*** Given records Section Begins ***

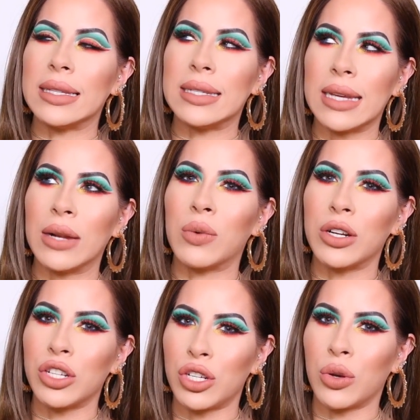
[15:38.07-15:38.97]
did want
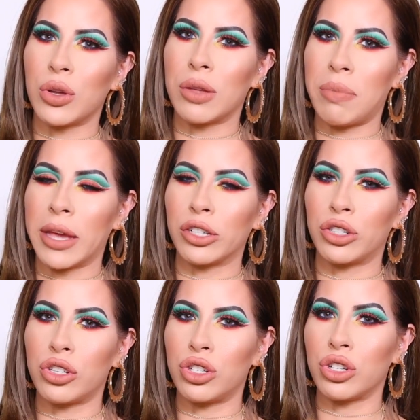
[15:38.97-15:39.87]
to show you the
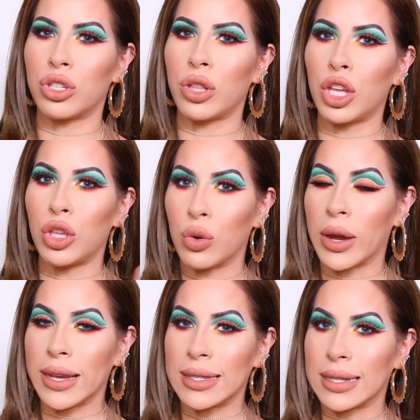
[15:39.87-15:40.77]
pictures just so that you
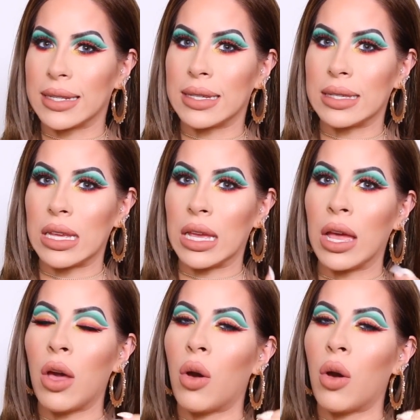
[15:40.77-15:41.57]
guys could see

*** Given records Section Ends ***

## Work required:
Please copy every entry exactly, without the pictures.

## Exercise response:
[15:38.07-15:38.97]
did want
[15:38.97-15:39.87]
to show you the
[15:39.87-15:40.77]
pictures just so that you
[15:40.77-15:41.57]
guys could see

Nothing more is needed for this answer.